7. Not considering the consequences of financial transactions.  The movement of money often creates issues with penalties, taxes and estate planning. These issues must be considered and coordinated with your Medicaid plan.


8. Failing to take advantage of protections for the spouse.  The law provides protections for the spouse of a Medicaid recipient. The spouse does not have to be impoverished, lose life savings or their home. Strategies are available to protect the spouse.


9. Assuming Medicaid caseworkers will help with planning.  Except for some limited help with completion of the application, Medicaid employees are specifically instructed not to advise clients on asset protection strategies.


10. Stopping planning after approval. Not understanding post-Medicaid consequences. What will happen when the Medicaid recipient passes away?  What happens when the community spouse passes away either after or before the recipient?  What about the home? Most people feel Medicaid frequently takes your assets and although Medicaid is now more aggressively seeking repayment of benefits from beneficiary estates, proper planning protects most estates from this recovery.





I also frequently see the same questions being asked by people interested in using Medicaid to pay for the cost of long-term care. Below are some of those questions and answers:


Q. If you have too many assets to qualify, but need Medicaid now, can you still protect any assets?


A. Yes, you can still protect the assets. While you may have lost the opportunity to use some strategies, it is never too late to protect most if not all of the remaining assets.


Q. If you give assets away do you have to wait 36 months to qualify for Medicaid?


A. No. New rules effective in 2007 severely penalize you for making uncompensated transfers of assets. These rules extend the look-back period to 60 months.
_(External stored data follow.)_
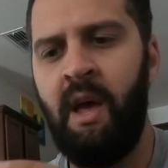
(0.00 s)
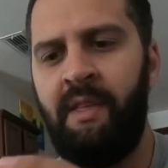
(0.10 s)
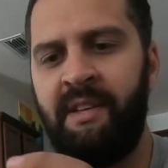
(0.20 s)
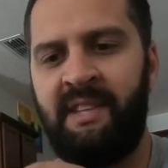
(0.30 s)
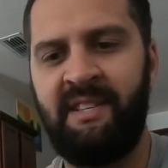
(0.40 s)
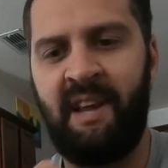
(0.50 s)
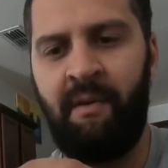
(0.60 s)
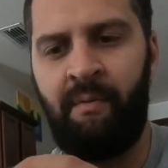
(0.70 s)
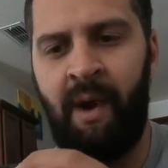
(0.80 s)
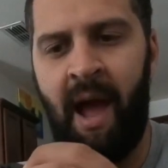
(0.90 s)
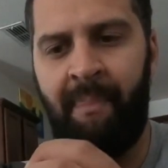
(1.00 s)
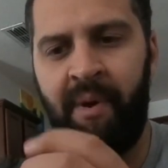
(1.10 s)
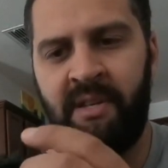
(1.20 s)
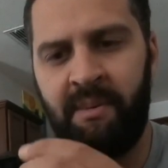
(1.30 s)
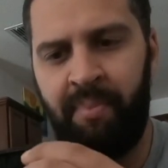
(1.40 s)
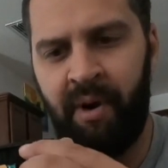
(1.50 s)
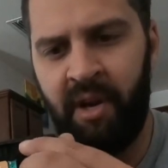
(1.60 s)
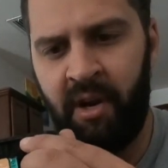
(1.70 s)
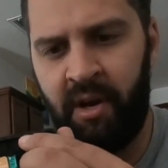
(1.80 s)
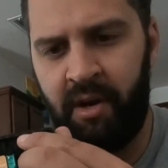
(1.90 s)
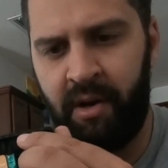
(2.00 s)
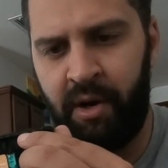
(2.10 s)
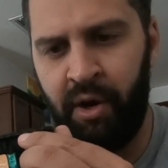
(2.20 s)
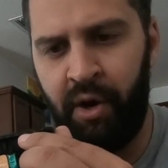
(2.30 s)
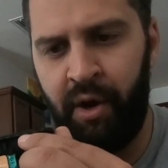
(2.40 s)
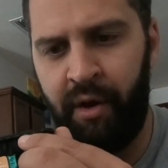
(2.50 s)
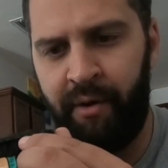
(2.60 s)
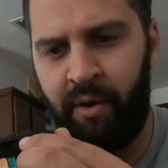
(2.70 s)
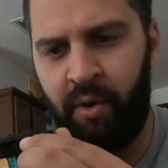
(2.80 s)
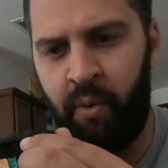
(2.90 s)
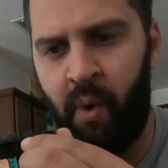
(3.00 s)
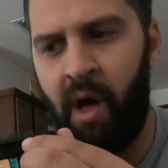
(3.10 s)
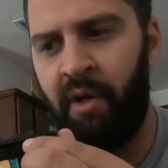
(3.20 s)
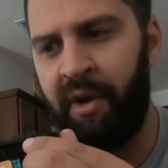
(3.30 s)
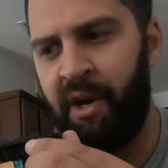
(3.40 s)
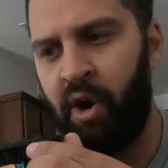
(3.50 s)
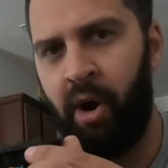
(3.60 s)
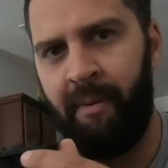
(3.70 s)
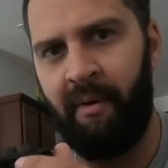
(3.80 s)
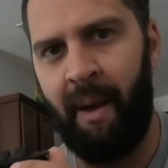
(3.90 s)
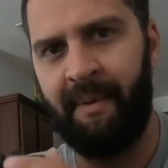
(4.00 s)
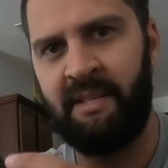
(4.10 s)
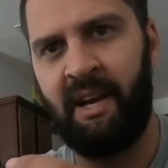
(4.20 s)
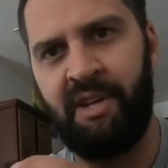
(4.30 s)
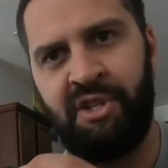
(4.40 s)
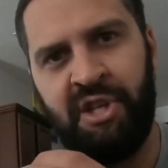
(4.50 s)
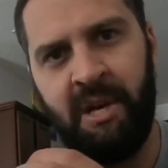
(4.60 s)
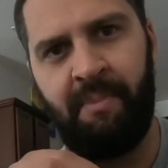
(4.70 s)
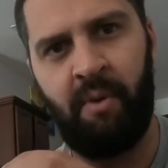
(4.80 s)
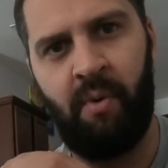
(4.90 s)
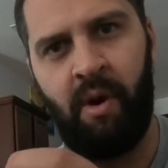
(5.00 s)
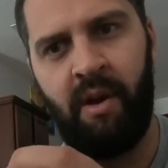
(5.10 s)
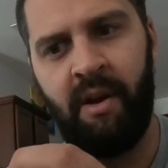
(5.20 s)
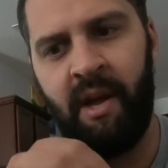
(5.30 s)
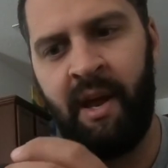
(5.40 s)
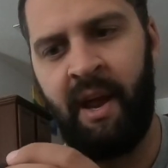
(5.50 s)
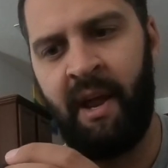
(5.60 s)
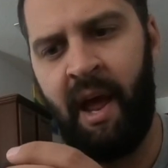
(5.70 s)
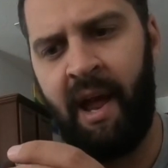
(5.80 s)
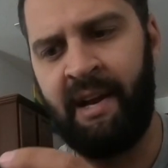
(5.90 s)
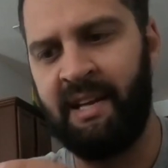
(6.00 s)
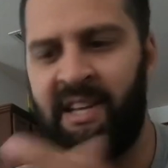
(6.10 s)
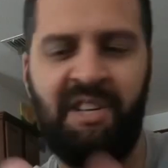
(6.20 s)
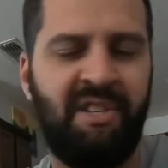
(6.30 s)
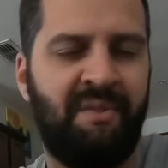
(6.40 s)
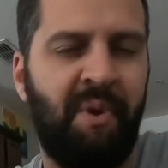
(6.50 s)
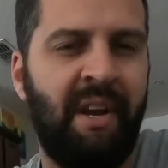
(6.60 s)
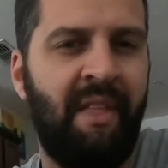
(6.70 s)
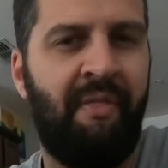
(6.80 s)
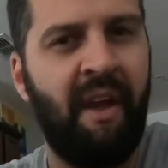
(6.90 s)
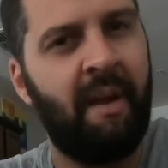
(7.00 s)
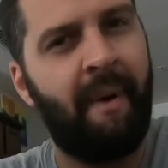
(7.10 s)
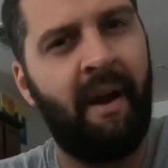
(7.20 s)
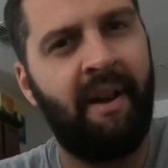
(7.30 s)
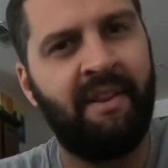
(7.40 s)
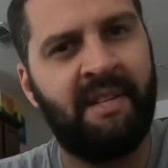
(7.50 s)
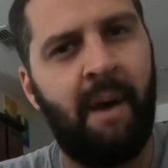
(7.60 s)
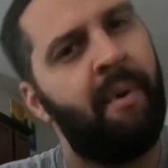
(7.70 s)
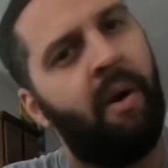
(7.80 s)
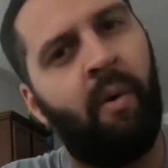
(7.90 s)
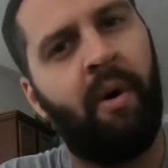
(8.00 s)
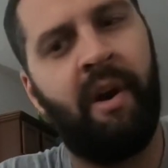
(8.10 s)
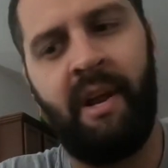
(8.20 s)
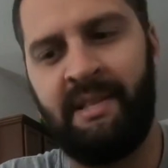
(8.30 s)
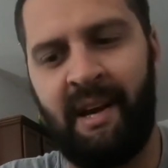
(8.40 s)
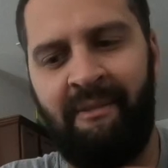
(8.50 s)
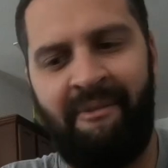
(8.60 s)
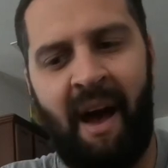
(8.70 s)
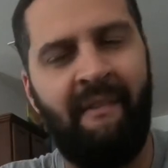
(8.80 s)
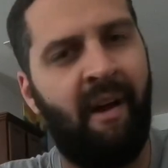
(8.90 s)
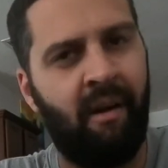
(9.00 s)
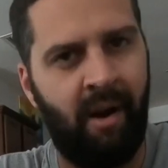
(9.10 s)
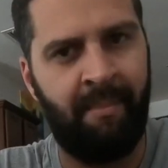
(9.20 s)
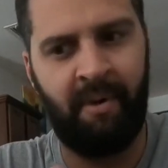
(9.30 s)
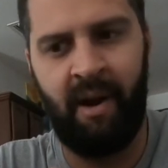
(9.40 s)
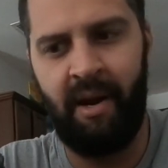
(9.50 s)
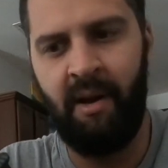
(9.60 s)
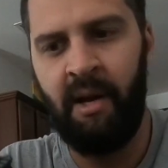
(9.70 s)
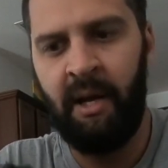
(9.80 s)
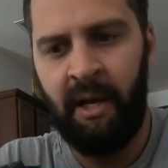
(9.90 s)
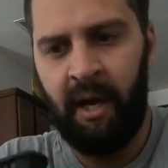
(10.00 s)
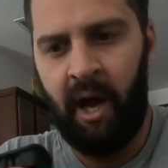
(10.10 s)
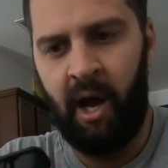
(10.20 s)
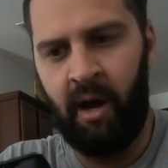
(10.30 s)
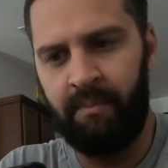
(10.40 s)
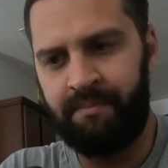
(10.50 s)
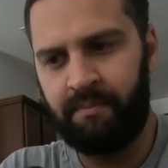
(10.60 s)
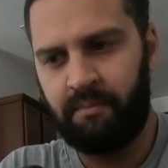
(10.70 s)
this is a wrap, but it's a pretty good quality carbon wrap. It's not a cheaper one. I guess I just really didn't think about it at the time when I ordered it. It's like a $5 upgrade. But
Q. Is the home counted as an asset?


A. No. The first $560,000 in home value is a not counted as an asset so long as the owner has an intent to return.


Q. When you die does the state take the house?
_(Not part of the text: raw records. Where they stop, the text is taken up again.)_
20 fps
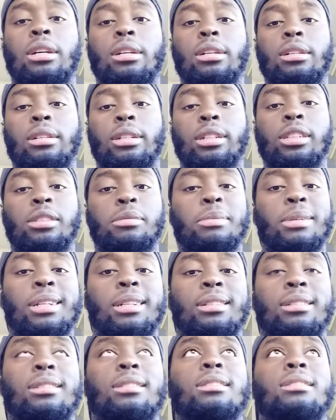It's been
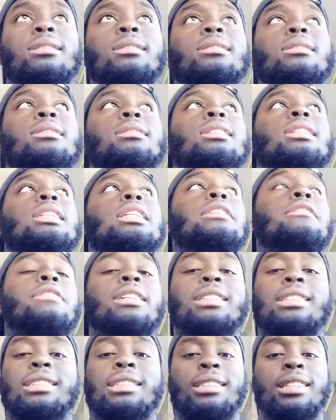
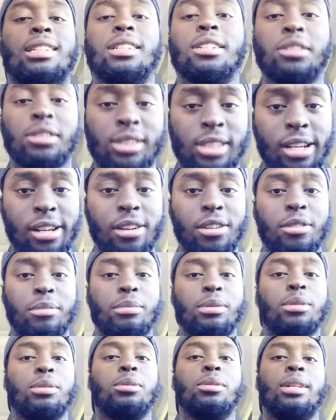defense is still
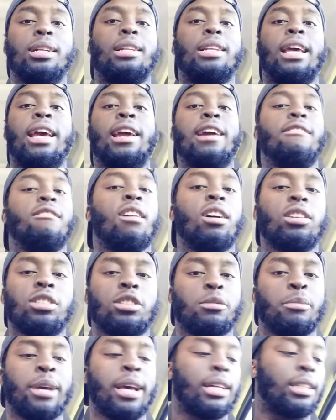terrible and Aaron
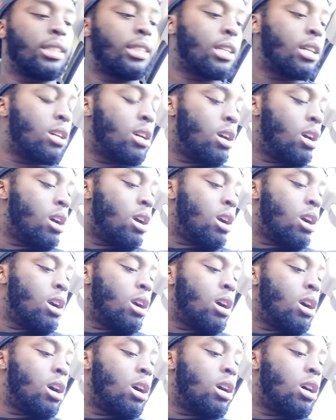Rodgers magic.
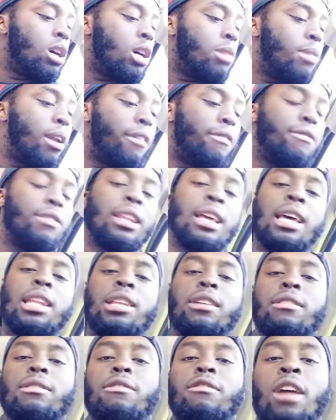But I feel like
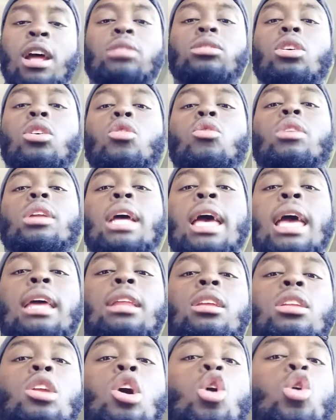the Rams are going
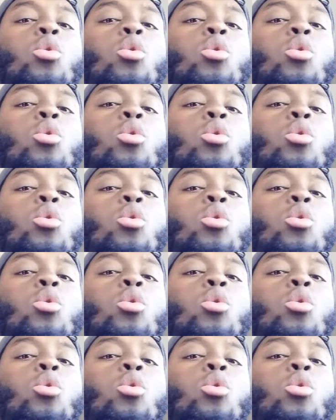8-0 and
A. No. But if the house does not qualify as the “homestead” as defined by Florida’s constitution it could be taken by the state to recover money spent on your care in the nursing home after you die.


Q. What about the money in the safety deposit box, do you have tell anyone about it when applying for benefits?


A. Yes. You must disclose to Medicaid all of your assets. Failure to do so is fraud. Always tell us about all the assets.


Q. Can your son take money out of your joint account without affecting eligibility?


A. No. Any transfer of assets from a joint account, regardless of who makes the transfer, will be considered a transfer.


Q. Can you still give $10,000.00 a year away?


A. No, not without it being considered a disqualifying transfer. Many people mistakenly believe that because you can give away $10,000.00 per person, per year, tax free, that this is the same case with Medicaid. Unfortunately, it is not and the gift may adversely affect your eligibility.


Q. Do you get to keep your income if you are on Medicaid?


A. No. You are required to pay to the nursing home your total monthly income, minus $105.00 for personal needs. But, if there is a spouse he or she keeps all of his or her  income and may be entitled to some or all of the applicant’s income.


Q. Should you wait until you need Medicaid benefits before seeing an elder law attorney?


A. No. Many of the options available to protect your assets are dependent on time. Therefore, the sooner you begin planning before the need arises the more options you have to preserve the assets.


Q. Once you are in a nursing home are there still planning options available?


A. Yes. There are multiple options available to preserve and protect assets even after placement.


Q. Do you need to have an elder law attorney help you qualify for Medicaid benefits?


A. Only an elder law attorney can bring together the necessary Medicaid planning, estate planning and incapacity planning skills to comprehensively solve the issues presented by a prolonged stay in a nursing home.